Could the entries below be reproduced exactly, with the images removed?
=== Available data ===
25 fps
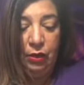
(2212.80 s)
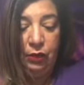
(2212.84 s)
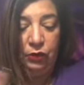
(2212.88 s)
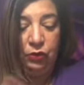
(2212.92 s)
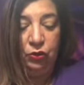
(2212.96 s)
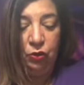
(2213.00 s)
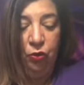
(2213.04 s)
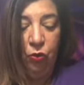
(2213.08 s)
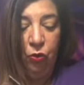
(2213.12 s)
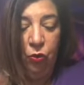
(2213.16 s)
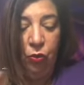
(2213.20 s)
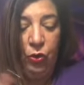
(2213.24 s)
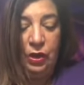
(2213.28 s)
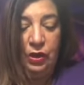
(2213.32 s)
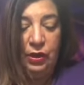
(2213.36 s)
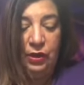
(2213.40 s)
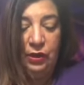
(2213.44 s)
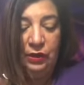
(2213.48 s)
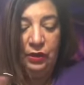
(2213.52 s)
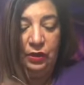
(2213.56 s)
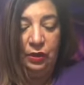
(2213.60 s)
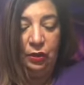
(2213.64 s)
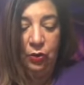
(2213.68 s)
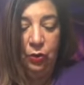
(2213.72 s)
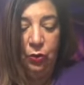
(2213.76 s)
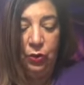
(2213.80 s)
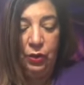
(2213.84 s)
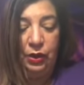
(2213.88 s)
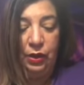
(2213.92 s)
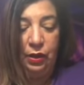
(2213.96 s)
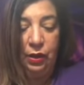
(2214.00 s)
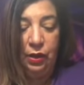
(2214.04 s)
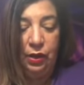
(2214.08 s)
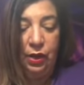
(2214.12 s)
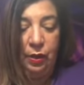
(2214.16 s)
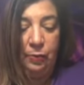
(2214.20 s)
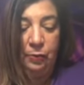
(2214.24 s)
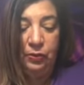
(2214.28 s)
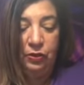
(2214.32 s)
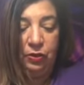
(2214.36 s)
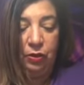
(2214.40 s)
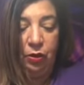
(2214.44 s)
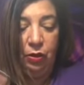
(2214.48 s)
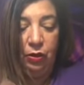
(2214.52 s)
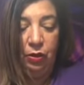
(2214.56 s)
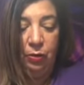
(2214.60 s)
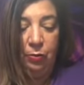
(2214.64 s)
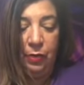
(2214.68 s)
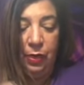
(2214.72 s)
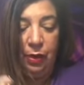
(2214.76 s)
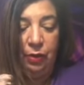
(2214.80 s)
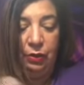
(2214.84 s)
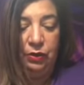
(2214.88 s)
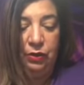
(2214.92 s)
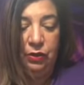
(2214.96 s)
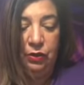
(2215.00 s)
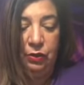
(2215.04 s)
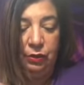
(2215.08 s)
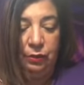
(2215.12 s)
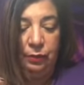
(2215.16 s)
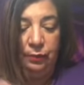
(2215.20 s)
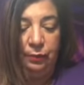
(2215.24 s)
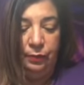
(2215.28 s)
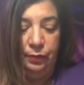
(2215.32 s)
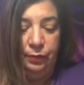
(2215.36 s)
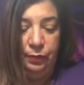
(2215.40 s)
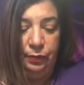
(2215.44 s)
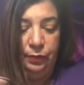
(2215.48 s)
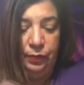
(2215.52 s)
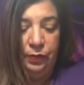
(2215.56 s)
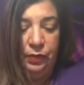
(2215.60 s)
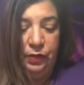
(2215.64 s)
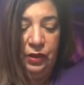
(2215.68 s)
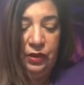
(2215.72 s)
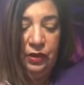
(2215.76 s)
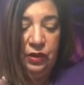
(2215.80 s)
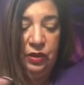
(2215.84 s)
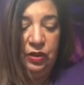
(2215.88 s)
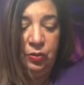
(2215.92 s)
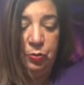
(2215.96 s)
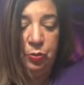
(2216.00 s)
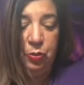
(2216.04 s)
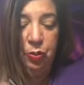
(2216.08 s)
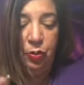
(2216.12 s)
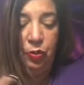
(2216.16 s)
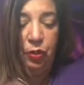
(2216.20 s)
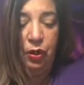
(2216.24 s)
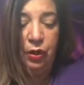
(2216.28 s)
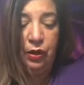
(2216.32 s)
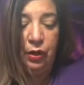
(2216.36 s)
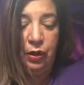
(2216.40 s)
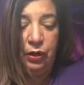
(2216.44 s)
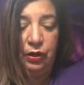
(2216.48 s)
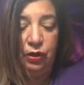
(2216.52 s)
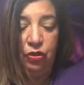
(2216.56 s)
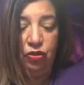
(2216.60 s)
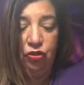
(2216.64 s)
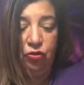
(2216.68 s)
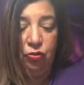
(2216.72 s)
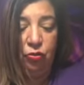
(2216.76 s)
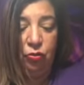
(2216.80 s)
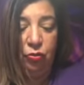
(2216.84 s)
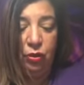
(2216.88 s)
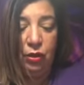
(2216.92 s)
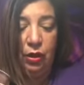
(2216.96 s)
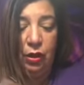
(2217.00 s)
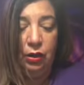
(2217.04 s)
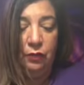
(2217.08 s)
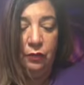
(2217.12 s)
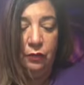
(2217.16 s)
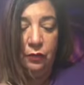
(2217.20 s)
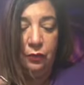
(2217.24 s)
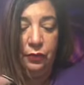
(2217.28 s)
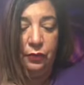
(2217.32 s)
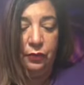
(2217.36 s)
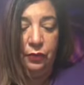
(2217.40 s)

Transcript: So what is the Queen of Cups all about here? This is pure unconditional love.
===
Result for this task
25 fps
(2212.80 s)
(2212.84 s)
(2212.88 s)
(2212.92 s)
(2212.96 s)
(2213.00 s)
(2213.04 s)
(2213.08 s)
(2213.12 s)
(2213.16 s)
(2213.20 s)
(2213.24 s)
(2213.28 s)
(2213.32 s)
(2213.36 s)
(2213.40 s)
(2213.44 s)
(2213.48 s)
(2213.52 s)
(2213.56 s)
(2213.60 s)
(2213.64 s)
(2213.68 s)
(2213.72 s)
(2213.76 s)
(2213.80 s)
(2213.84 s)
(2213.88 s)
(2213.92 s)
(2213.96 s)
(2214.00 s)
(2214.04 s)
(2214.08 s)
(2214.12 s)
(2214.16 s)
(2214.20 s)
(2214.24 s)
(2214.28 s)
(2214.32 s)
(2214.36 s)
(2214.40 s)
(2214.44 s)
(2214.48 s)
(2214.52 s)
(2214.56 s)
(2214.60 s)
(2214.64 s)
(2214.68 s)
(2214.72 s)
(2214.76 s)
(2214.80 s)
(2214.84 s)
(2214.88 s)
(2214.92 s)
(2214.96 s)
(2215.00 s)
(2215.04 s)
(2215.08 s)
(2215.12 s)
(2215.16 s)
(2215.20 s)
(2215.24 s)
(2215.28 s)
(2215.32 s)
(2215.36 s)
(2215.40 s)
(2215.44 s)
(2215.48 s)
(2215.52 s)
(2215.56 s)
(2215.60 s)
(2215.64 s)
(2215.68 s)
(2215.72 s)
(2215.76 s)
(2215.80 s)
(2215.84 s)
(2215.88 s)
(2215.92 s)
(2215.96 s)
(2216.00 s)
(2216.04 s)
(2216.08 s)
(2216.12 s)
(2216.16 s)
(2216.20 s)
(2216.24 s)
(2216.28 s)
(2216.32 s)
(2216.36 s)
(2216.40 s)
(2216.44 s)
(2216.48 s)
(2216.52 s)
(2216.56 s)
(2216.60 s)
(2216.64 s)
(2216.68 s)
(2216.72 s)
(2216.76 s)
(2216.80 s)
(2216.84 s)
(2216.88 s)
(2216.92 s)
(2216.96 s)
(2217.00 s)
(2217.04 s)
(2217.08 s)
(2217.12 s)
(2217.16 s)
(2217.20 s)
(2217.24 s)
(2217.28 s)
(2217.32 s)
(2217.36 s)
(2217.40 s)

Transcript: So what is the Queen of Cups all about here? This is pure unconditional love.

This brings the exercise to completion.